Dataset entries
----

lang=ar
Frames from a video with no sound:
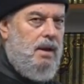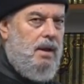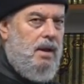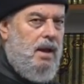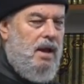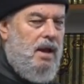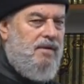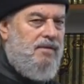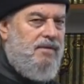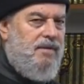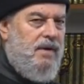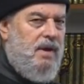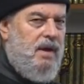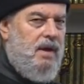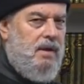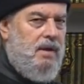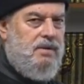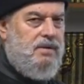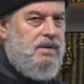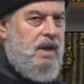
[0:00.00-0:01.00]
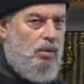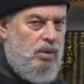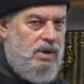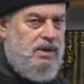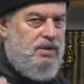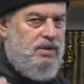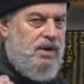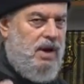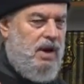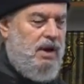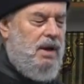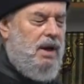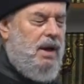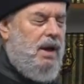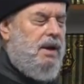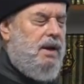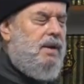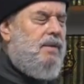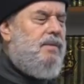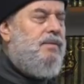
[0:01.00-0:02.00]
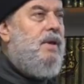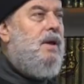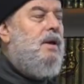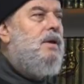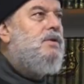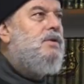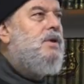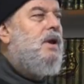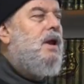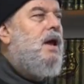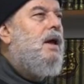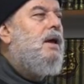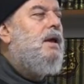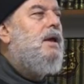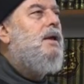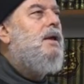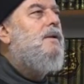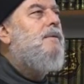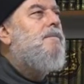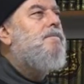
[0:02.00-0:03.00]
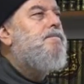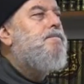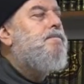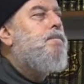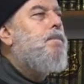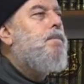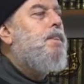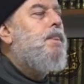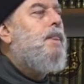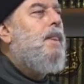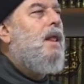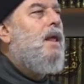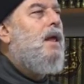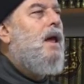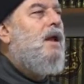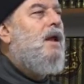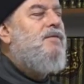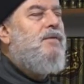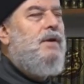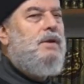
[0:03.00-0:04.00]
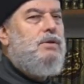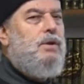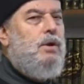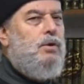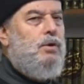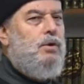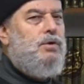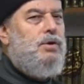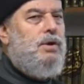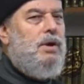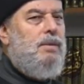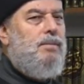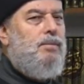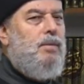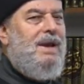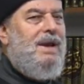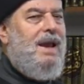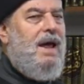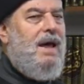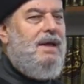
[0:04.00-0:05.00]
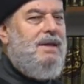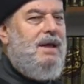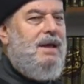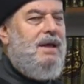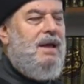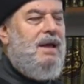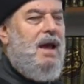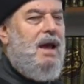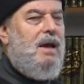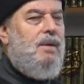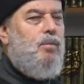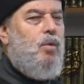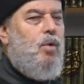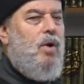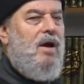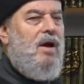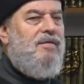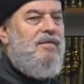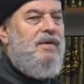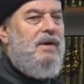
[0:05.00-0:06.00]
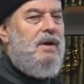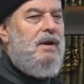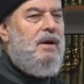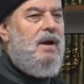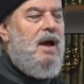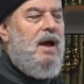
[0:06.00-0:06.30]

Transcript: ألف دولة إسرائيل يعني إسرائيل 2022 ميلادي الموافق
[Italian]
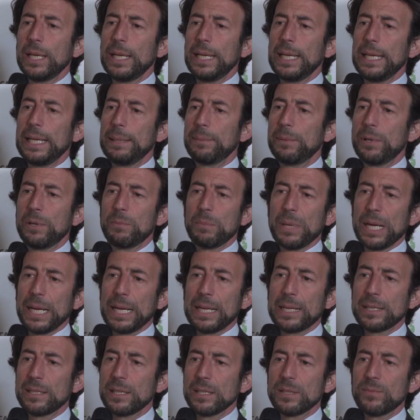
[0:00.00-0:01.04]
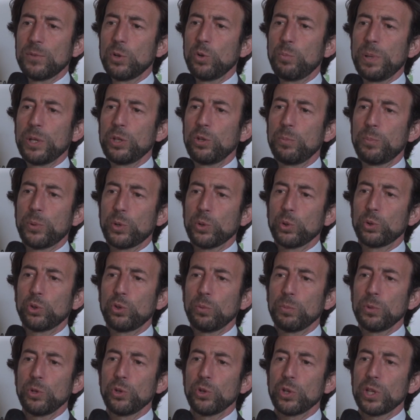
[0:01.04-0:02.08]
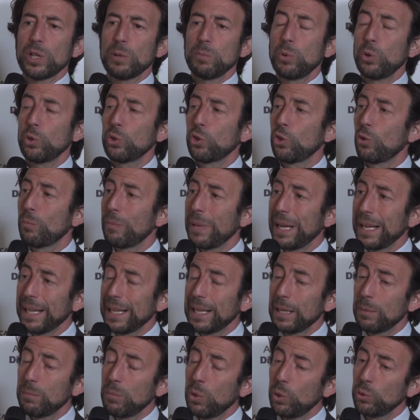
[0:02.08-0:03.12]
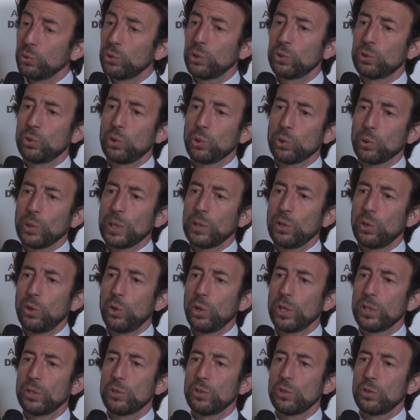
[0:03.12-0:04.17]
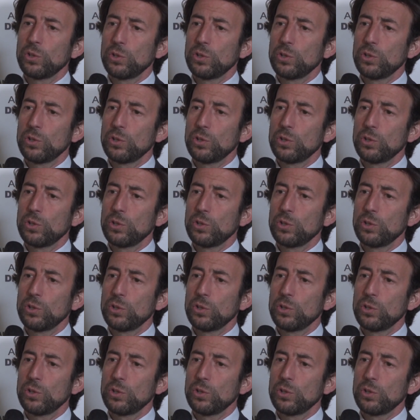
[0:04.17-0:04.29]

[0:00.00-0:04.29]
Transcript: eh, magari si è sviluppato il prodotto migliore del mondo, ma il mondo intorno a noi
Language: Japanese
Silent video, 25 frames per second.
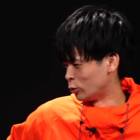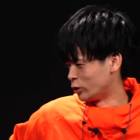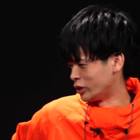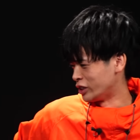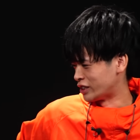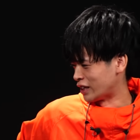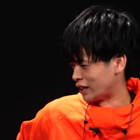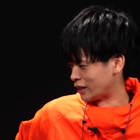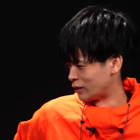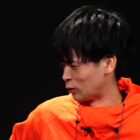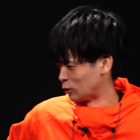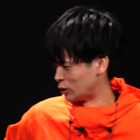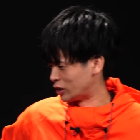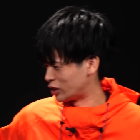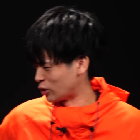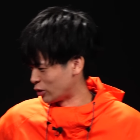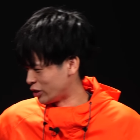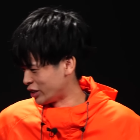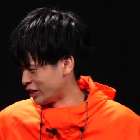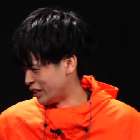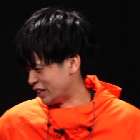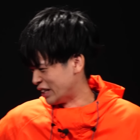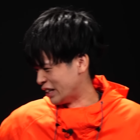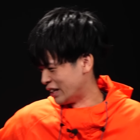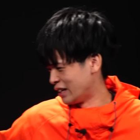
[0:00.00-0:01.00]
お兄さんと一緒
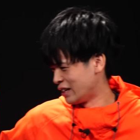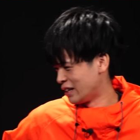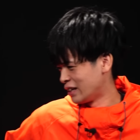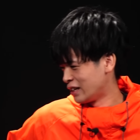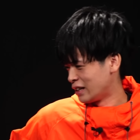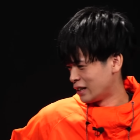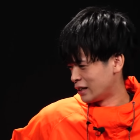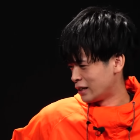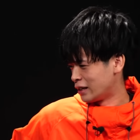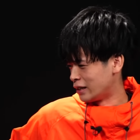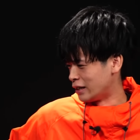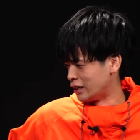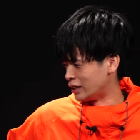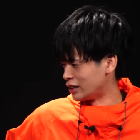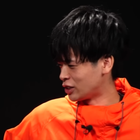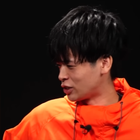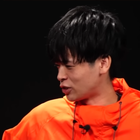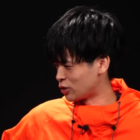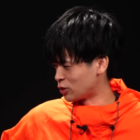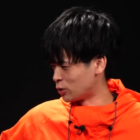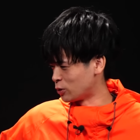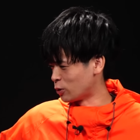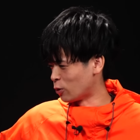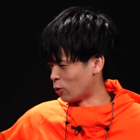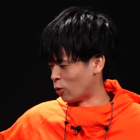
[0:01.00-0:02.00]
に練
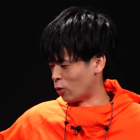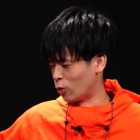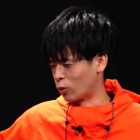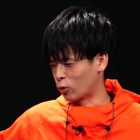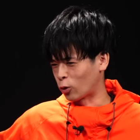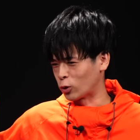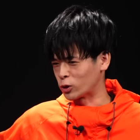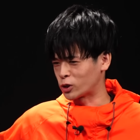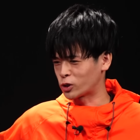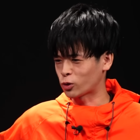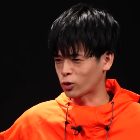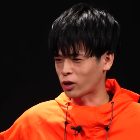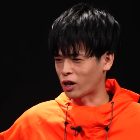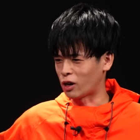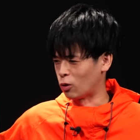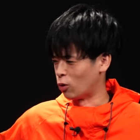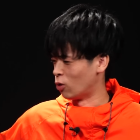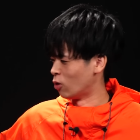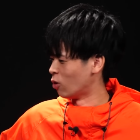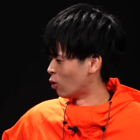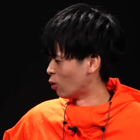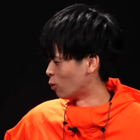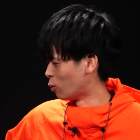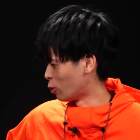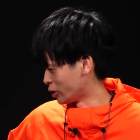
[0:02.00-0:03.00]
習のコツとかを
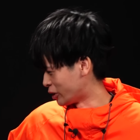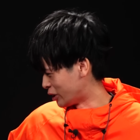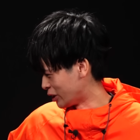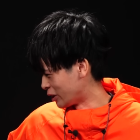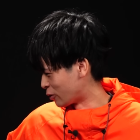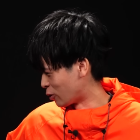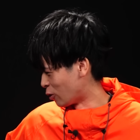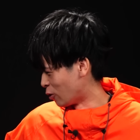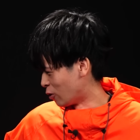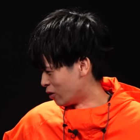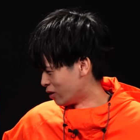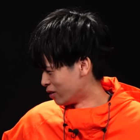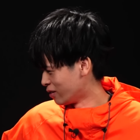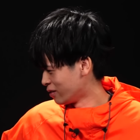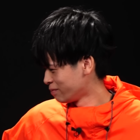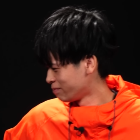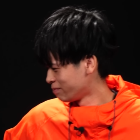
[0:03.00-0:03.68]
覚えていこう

----

ABOUT THIS EXERCISE:
Please print each entry exactly as it stands, without the pictures.

COMPLETED TASK:
lang=ar
Frames from a video with no sound:
[0:00.00-0:01.00]
[0:01.00-0:02.00]
[0:02.00-0:03.00]
[0:03.00-0:04.00]
[0:04.00-0:05.00]
[0:05.00-0:06.00]
[0:06.00-0:06.30]

Transcript: ألف دولة إسرائيل يعني إسرائيل 2022 ميلادي الموافق
[Italian]
[0:00.00-0:01.04]
[0:01.04-0:02.08]
[0:02.08-0:03.12]
[0:03.12-0:04.17]
[0:04.17-0:04.29]

[0:00.00-0:04.29]
Transcript: eh, magari si è sviluppato il prodotto migliore del mondo, ma il mondo intorno a noi
Language: Japanese
Silent video, 25 frames per second.
[0:00.00-0:01.00]
お兄さんと一緒
[0:01.00-0:02.00]
に練
[0:02.00-0:03.00]
習のコツとかを
[0:03.00-0:03.68]
覚えていこう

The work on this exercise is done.